Long, awkward, silence.

Me: “There are more important things than cheerful.

Aren’t there?

09
Feb
12

so we should be happy, then

Yes, we should. Congratulations to Ms. Kilburn. I’m sure she’ll do a wonderful job.

But pardon me if I pour a little cynicism into the soup by posing two questions:

First of all, why is this the first female band conductor hired by a prestigious academy that has been operating for 50 years, an offshoot of an arts camp founded in the 1920s?

Secondly, (pointing out again that I don’t disagree that we should all celebrate these milestones), it still angers me that these ARE milestones, and that they warrant celebration.

(Yeah!)

Criminy.

Should it be exciting to see women moving into the “men’s” areas of the arts? For decades it was considered appropriate for women to play the piano (as long as it was only a “little”; it was not, appropriate for her to be “too good” or to seem to care “too much” or to try “too hard”). It was also acceptable for her to sing, and to study musicology. Eventually it was even expected that women interested in music as a career would be a piano or voice teacher, or study music education and teach in an elementary school.

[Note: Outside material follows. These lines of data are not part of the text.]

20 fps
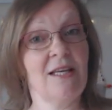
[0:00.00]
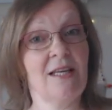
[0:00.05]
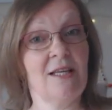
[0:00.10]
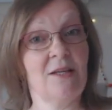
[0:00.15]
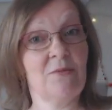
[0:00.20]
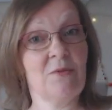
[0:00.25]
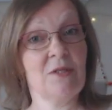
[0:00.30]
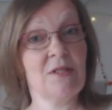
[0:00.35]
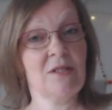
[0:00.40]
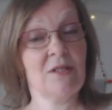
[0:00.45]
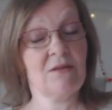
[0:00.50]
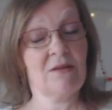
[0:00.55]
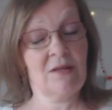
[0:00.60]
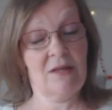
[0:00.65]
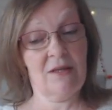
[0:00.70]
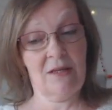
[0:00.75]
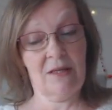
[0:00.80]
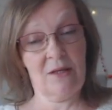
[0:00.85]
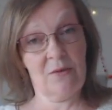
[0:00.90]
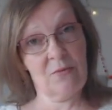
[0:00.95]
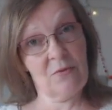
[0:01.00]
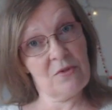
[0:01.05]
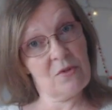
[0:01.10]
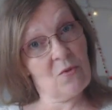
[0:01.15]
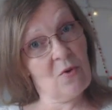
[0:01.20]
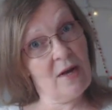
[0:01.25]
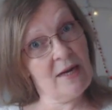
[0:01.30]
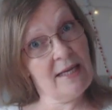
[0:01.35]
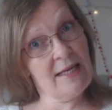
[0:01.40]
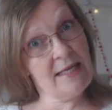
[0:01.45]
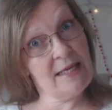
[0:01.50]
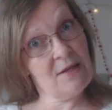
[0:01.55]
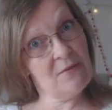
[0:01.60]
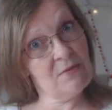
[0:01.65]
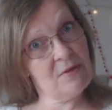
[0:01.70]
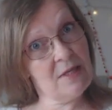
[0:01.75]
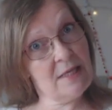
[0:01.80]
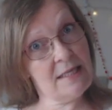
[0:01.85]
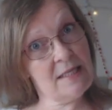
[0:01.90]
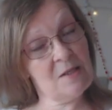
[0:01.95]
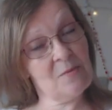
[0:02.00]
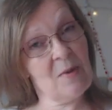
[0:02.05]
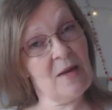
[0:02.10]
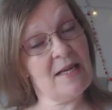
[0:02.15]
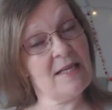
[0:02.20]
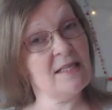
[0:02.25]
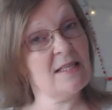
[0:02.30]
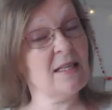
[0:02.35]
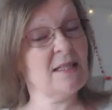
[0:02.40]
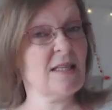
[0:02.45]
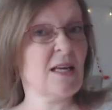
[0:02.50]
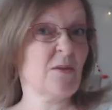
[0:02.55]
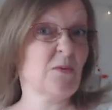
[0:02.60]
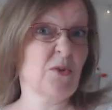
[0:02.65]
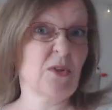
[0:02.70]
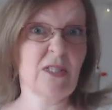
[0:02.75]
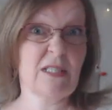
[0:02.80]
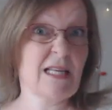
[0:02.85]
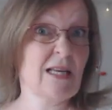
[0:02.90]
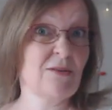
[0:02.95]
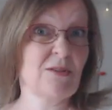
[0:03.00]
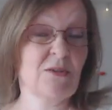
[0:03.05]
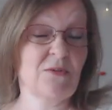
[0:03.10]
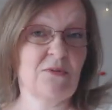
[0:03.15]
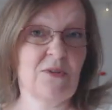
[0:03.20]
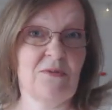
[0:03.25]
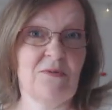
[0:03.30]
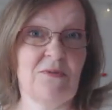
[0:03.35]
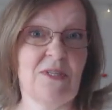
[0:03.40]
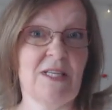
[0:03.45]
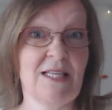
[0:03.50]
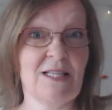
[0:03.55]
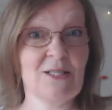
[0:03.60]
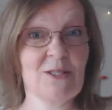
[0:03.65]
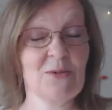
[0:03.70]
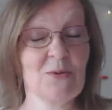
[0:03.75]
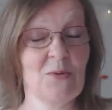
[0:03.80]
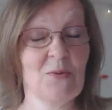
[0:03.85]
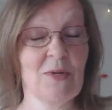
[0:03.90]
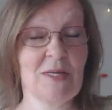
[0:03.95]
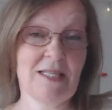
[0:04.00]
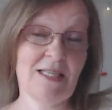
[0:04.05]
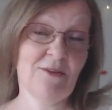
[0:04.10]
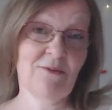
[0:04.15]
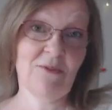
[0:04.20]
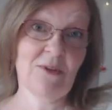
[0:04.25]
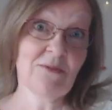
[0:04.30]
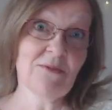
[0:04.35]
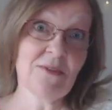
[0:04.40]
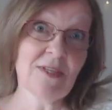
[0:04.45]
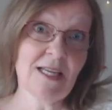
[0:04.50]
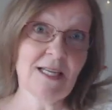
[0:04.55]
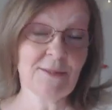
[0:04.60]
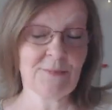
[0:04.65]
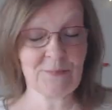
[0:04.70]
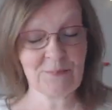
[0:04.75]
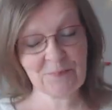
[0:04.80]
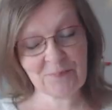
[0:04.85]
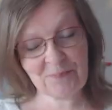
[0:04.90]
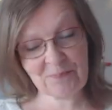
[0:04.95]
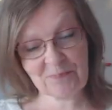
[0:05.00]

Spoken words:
it was quite evenly spaced, and that worked out to 15, so I did 15.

It was NOT considered suitable for a woman to do something so vulgar as to play as a brass or woodwind instrument, nor strings (especially not a cello, as the sitting/instrument placement position would be unseemly at best.) Nor was it seemly for a woman to be a composer. Felix Mendelssohn claimed that his sister Fanny was a much better composer than he was, and valued her opinions and input regarding all of his musical compositions; but she was not “allowed” to published her own.  Clara Schumann was a concert pianist, but her “career” really took off after Robert’s hospitalization and then death from mental illness, probably because it was considered absolutely necessary for her to pursue this career in order support her family. When Gustav and Alma Mahler began their relationship, Gustav wrote her a letter, telling her that he was looking for a wife, not a colleague, and that it would only make things complicated if they were both to pursue careers as composers (can you imagine?). Amy Beach willingly gave up her performance career at the request of her new husband, and became Mrs. Henry Harris Aubrey Walker Beach.

A woman should certainly NOT be so presumptuous as to place herself at the front of an ensemble and tell the musicians, some of whom one could expect would be men, what to do and when or how to do it.

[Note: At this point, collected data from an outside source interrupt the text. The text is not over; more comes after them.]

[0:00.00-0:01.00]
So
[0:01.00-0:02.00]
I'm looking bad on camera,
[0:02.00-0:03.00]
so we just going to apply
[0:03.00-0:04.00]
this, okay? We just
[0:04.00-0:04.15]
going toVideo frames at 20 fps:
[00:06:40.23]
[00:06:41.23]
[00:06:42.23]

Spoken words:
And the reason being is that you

This from a blog post with the headline "Why Most Women Managers Are Bossy." The post is written by a man. Big surprise.

Sheesh.

Just in case you think I’m being paranoid, let’s look at some numbers:

At the college where I teach there are eight full-time faculty plus the director. Two of them are women — the head of the piano area, and the head of the theory/composition area. Less than 25%.

At the college where my husband teaches women constitute 3 of 8 brass faculty, 1 of 7 piano faculty, 1 of 7 string faculty (harp), 3 of 7 woodwinds, 1 of 8 conductors (choral), 1 of 6 music theory, and 3 of 6 music education.

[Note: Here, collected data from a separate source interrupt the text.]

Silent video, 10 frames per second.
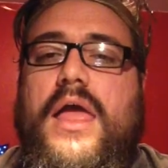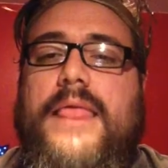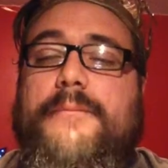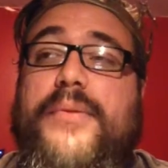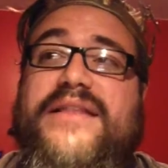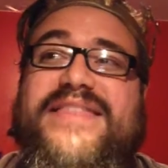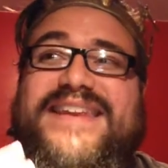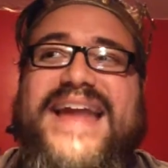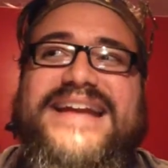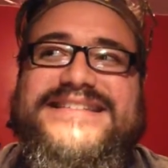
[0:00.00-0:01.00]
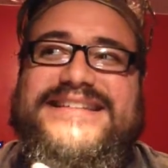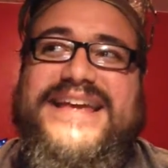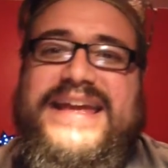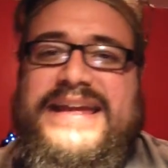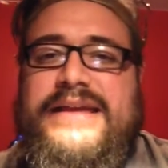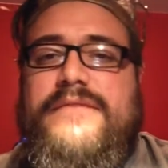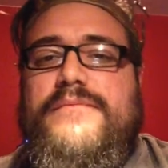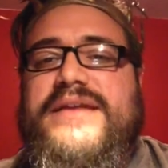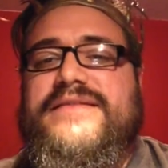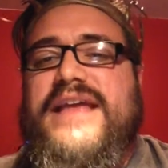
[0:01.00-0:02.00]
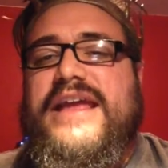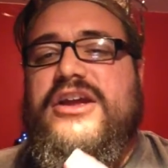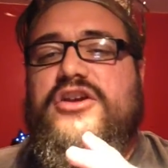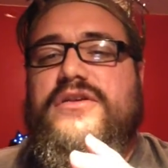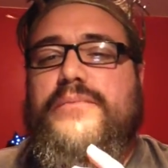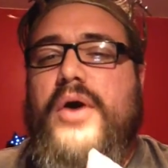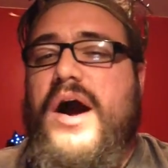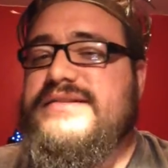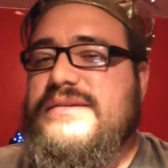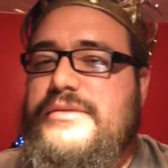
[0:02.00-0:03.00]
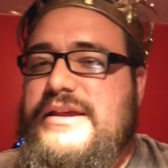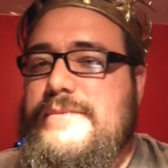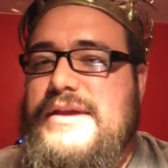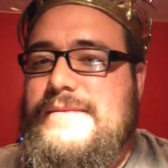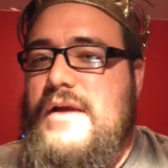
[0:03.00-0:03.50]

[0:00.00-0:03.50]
But the Night's King means that it could possibly beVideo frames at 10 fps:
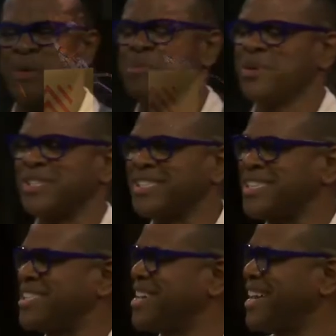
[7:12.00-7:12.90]
one person
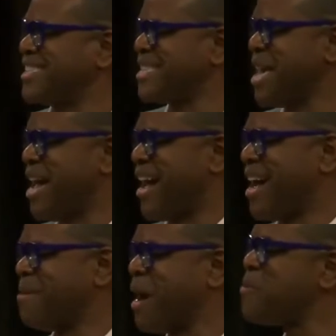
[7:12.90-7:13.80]
said to us,
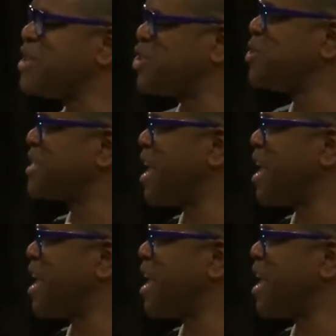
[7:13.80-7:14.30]
uh, I wish you had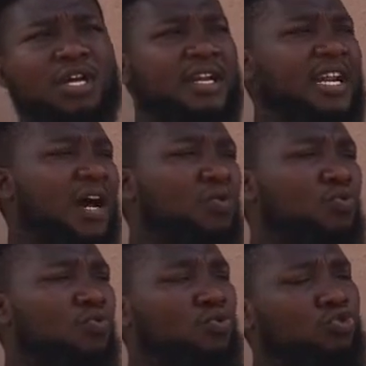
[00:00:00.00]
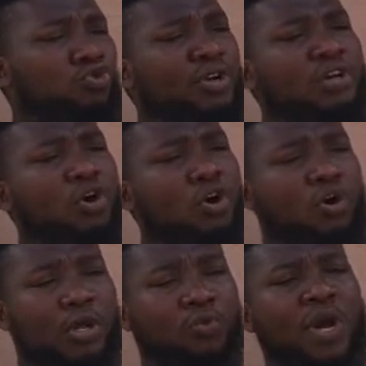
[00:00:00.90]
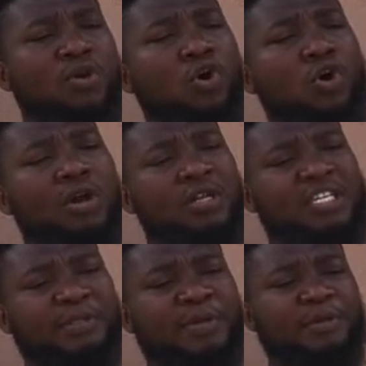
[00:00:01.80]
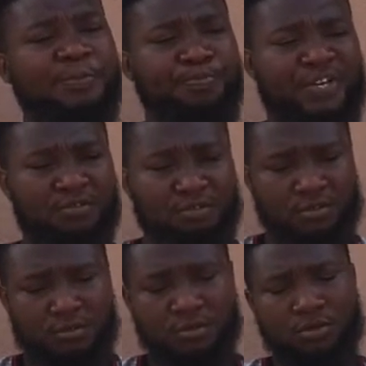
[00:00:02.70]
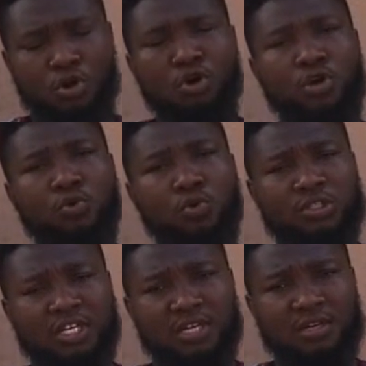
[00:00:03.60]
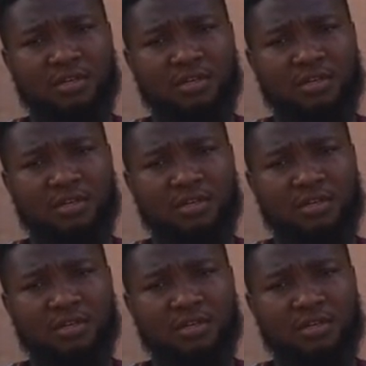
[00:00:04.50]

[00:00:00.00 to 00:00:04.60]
Now, when oil is being spilled on the water,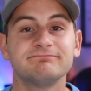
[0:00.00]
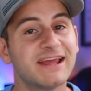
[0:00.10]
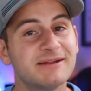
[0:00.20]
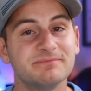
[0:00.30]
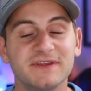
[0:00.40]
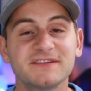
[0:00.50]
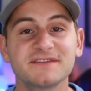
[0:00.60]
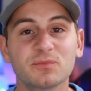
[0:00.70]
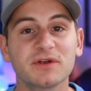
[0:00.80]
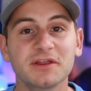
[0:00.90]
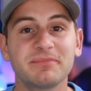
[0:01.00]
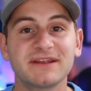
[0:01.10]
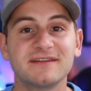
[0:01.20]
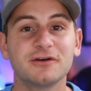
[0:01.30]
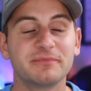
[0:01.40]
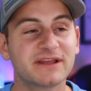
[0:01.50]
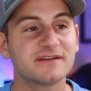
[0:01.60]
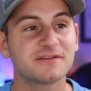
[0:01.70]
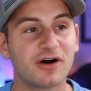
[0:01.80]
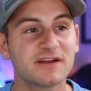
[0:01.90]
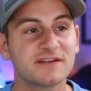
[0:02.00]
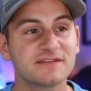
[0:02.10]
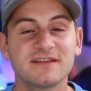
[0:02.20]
And this is a really big deal because honestly,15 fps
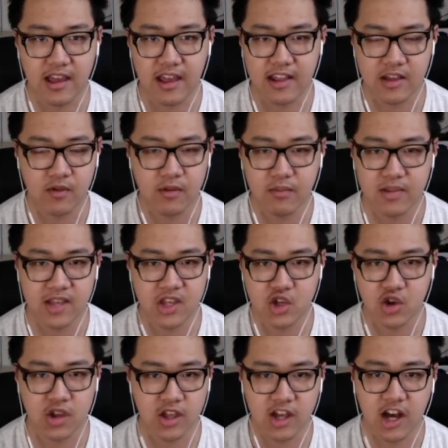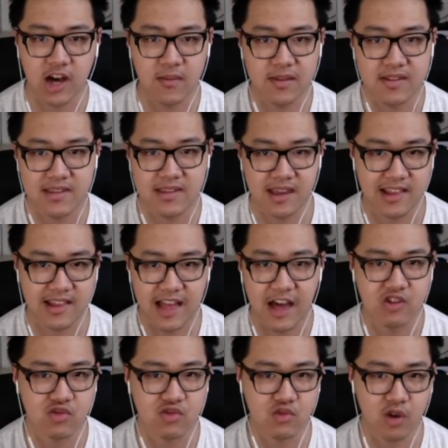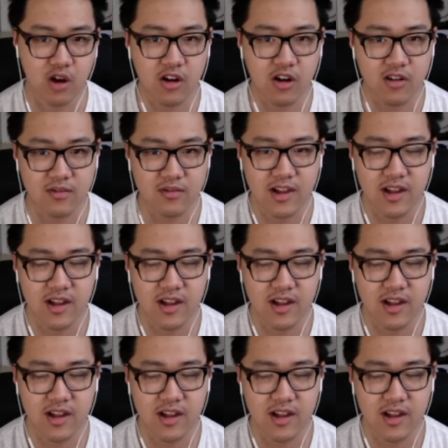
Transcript: anyone potentially in the comments saying that I was wrong.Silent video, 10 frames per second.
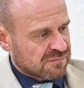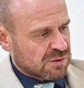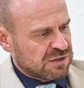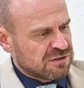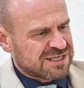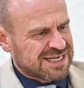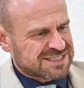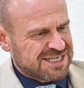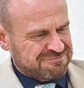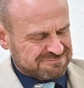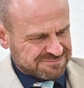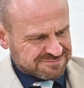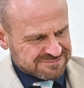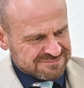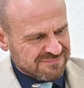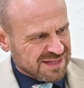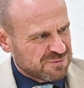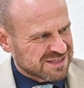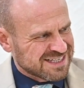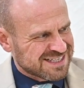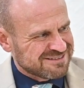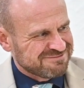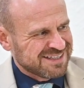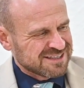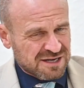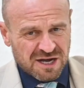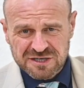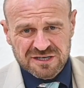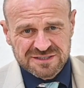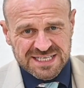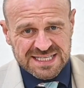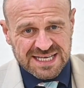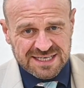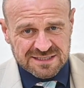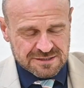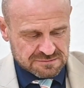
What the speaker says: We're looking at it, we're thinking, I can't eat that.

This is 10 out of the listed 49 full-time positions. 20%. This is shameful. Granted I haven’t included voice which is 3 and 3, or composition, which is 0 for 4. Hmmmm. Not really helping.

Just to pick another large school in my state with a reputable music program, let’s look at the numbers at the University of Michigan:  All ten conductors are male; two of the eleven jazz faculty are women, although five of the six music education professors are women (see?); two of fourteen full-time positions in percussion/winds/brass are held by women. Six of fourteen music theorists are women, so that’s pretty good, but really?

If we omit the music education professors, we have 10 out of 39. Still around 25%

I believe I pointed out in a previous post that even most of the VISITING performers to the Interlochen Visiting Artists concerts are men.

How can this be?

If you look around in a piano studio or a school band or orchestra or choir, or even at the most prestigious arts camps like Interlochen, the majority of the students are women.

Where do they go?

And why isn’t anybody else noticing, or doing something about it?

Oh, yeah. We’re celebrating.

I forgot.

Guess I was too caught up in my domestic tasks and my pre-menstrual/perimenopausal mood swings to notice.